Think of it like a person transcribing audio who remembers the last word they wrote. That memory helps them predict the next word. The decoder holds that memory.
In RNN-T, the decoder never sees the audio directly. It only sees the previously predicted tokens and produces a hidden state that gets combined with the audio encoding later in the joint network.
Previous token (integer index)
→ Embedding layer (integer → vector)
→ Single LSTM layer (vector → hidden state)

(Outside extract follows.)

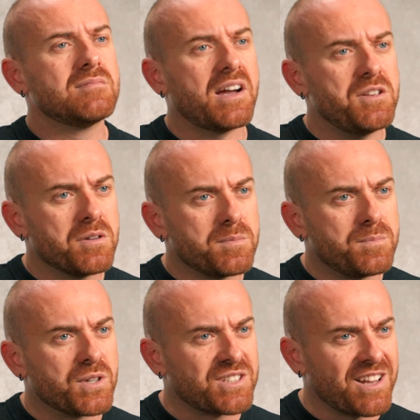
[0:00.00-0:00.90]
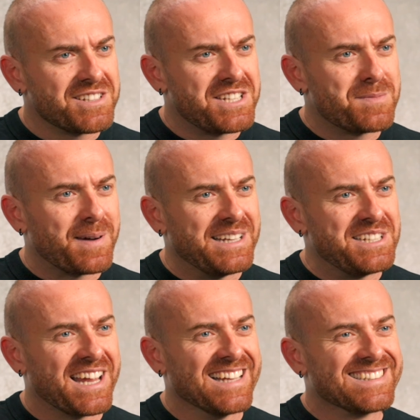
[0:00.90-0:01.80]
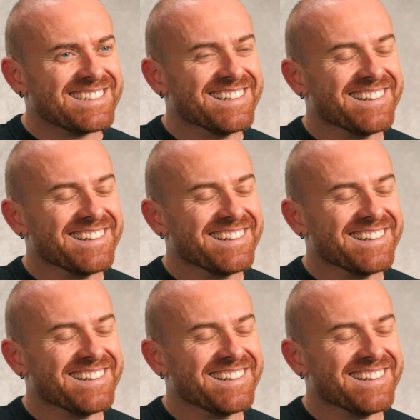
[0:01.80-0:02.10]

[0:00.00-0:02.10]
are you a proctologist by any chance?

Output: hidden state (B, U, decoder_dim)
The paper (Section 3.2, Table 1) uses:
- 1 LSTM layer
- decoder dim = 320 for Conformer-S
- decoder dim = 640 for Conformer-M and L
Before the LSTM can process a token, the integer index needs to become a vector.

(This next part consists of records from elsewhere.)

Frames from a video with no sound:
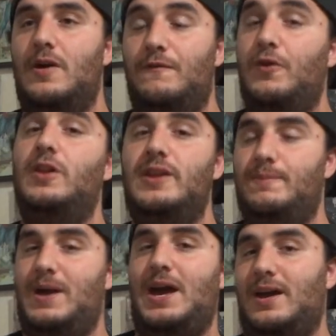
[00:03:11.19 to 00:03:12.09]
fully
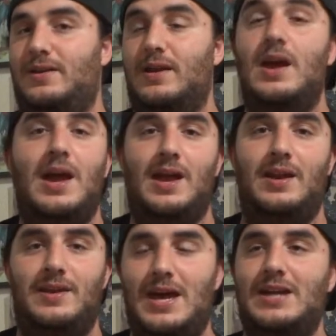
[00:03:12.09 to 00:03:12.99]
back.
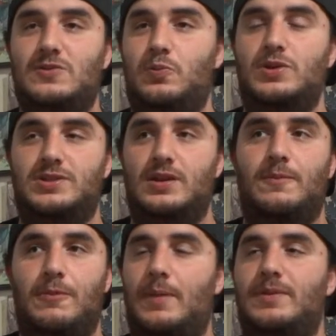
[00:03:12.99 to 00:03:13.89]
And that's what's going to
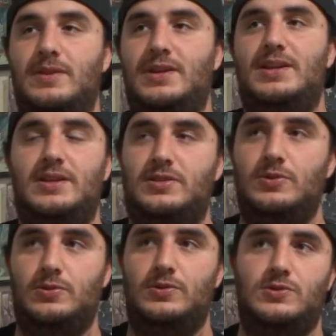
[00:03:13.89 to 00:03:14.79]
probably lead
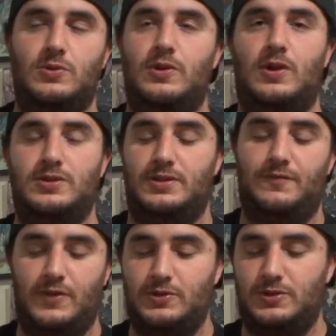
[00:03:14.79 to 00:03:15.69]
into the story arcs in the
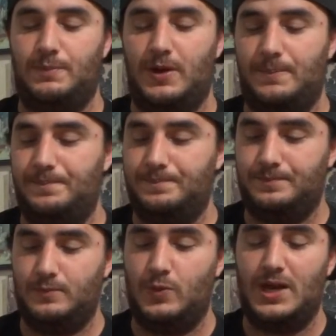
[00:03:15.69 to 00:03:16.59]
future. But
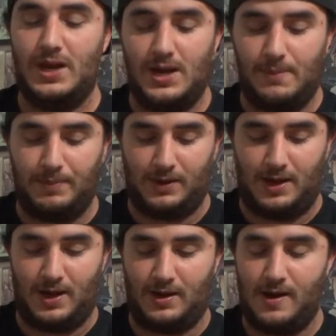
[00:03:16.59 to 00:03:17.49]
we get an
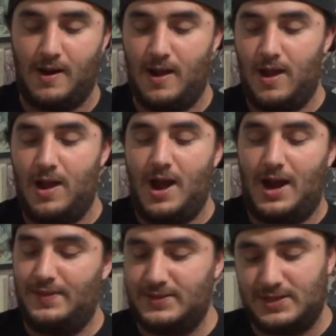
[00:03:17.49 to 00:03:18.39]
epilogue.
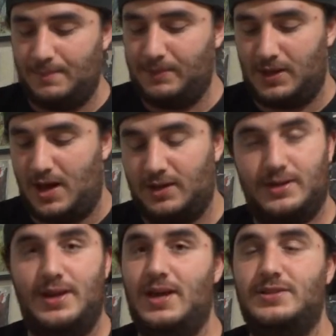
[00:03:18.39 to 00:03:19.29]
And this epilogue
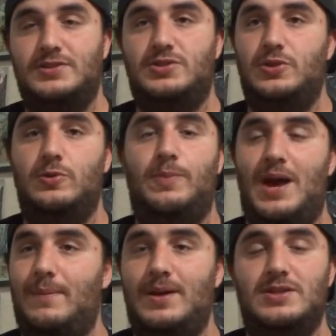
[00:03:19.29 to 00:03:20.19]
connects to
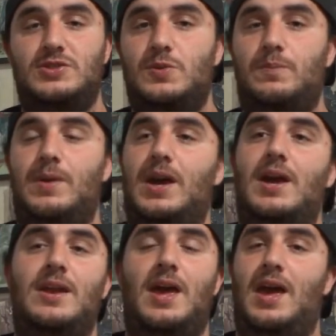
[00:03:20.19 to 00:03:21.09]
Batman,
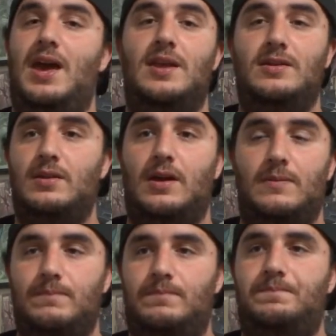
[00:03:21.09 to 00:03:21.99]
Superman,
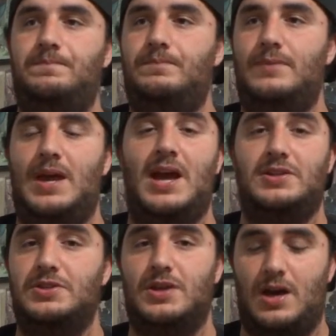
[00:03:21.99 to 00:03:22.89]
and
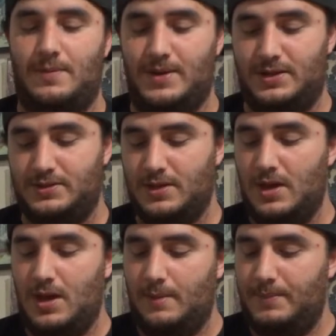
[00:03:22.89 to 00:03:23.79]
Action Comics,
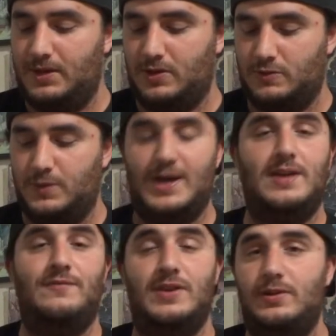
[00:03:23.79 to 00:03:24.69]
because we
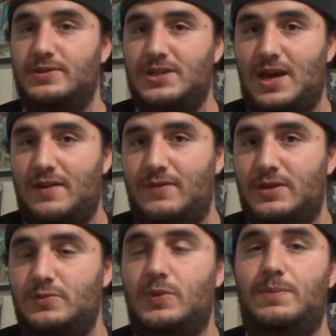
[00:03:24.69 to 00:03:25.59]
had Vandal
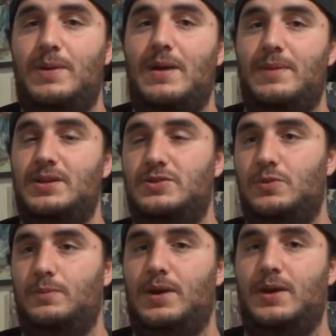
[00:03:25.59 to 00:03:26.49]
Savage with Batman,
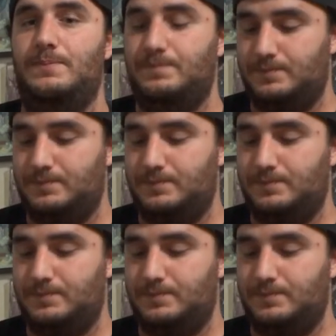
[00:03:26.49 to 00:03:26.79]
Superman,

An embedding is just a lookup table. Each token gets its own row.
With our sample data, vocab = 29 tokens (a-z, space, apostrophe, blank):
Token index 1 → [0.12, -0.34, 0.56, ..., 0.09] ← 144 numbers for 'a'
Token index 2 → [-0.23, 0.45, -0.11, ..., 0.77] ← 144 numbers for 'b'
...
These 144 numbers are learned during training. At the start they are random.
LSTM stands for Long Short-Term Memory. It is a type of recurrent network that processes sequences one step at a time while carrying a memory (called the hidden state) forward.
At each step it asks three questions:
- What from the past should I forget?
- What new information should I remember?
- What should I output right now?
These are controlled by learned gates (forget gate, input gate, output gate).
Let our sample tokens be the indices for the letters "a", "b", "c", "d":
targets = [1, 2, 3, 4] ← token indices for 'a', 'b', 'c', 'd'
Each index is replaced by its learned vector (dimension = 144):
1 → [0.12, -0.34, 0.56, 0.09, ...] ← embedding for 'a'
2 → [-0.23, 0.45, -0.11, 0.77, ...] ← embedding for 'b'
3 → [0.88, 0.02, 0.34, -0.55, ...] ← embedding for 'c'
4 → [-0.41, 0.67, 0.23, 0.14, ...] ← embedding for 'd'
Shape after embedding: (1, 4, 144) — batch=1, 4 tokens, 144-dim each.
The LSTM reads the embeddings one token at a time and updates its hidden state:
Step 1: reads 'a' embedding → hidden state h1 (320-dim)
Step 2: reads 'b' embedding + h1 → hidden state h2
Step 3: reads 'c' embedding + h2 → hidden state h3
Step 4: reads 'd' embedding + h3 → hidden state h4
At each step the LSTM combines the current embedding with the previous hidden state through its gates.
The LSTM outputs a hidden state at every step:
h1 = [0.03, -0.12, 0.44, ...] ← after seeing 'a'
h2 = [0.11, 0.08, 0.39, ...] ← after seeing 'a', 'b'
h3 = [-0.05, 0.21, 0.47, ...] ← after seeing 'a', 'b', 'c'
h4 = [0.18, -0.03, 0.52, ...] ← after seeing 'a', 'b', 'c', 'd'
Shape: (1, 4, 320) — batch=1, 4 time steps, 320-dim hidden state.
During training the decoder input is shifted by one:
Actual transcript: [a, b, c, d]
Decoder input: [blank, a, b, c, d] ← SOS prepended
This is so that when the model is predicting token position 1, it has only seen the blank (start), not 'a' itself. It forces the model to actually predict rather than just copy.
Input (2 samples, 5 tokens): torch.Size([2, 5])
Output : torch.Size([2, 5, 320])
Each of the 5 positions now has a 320-dimensional vector encoding the history of tokens seen so far.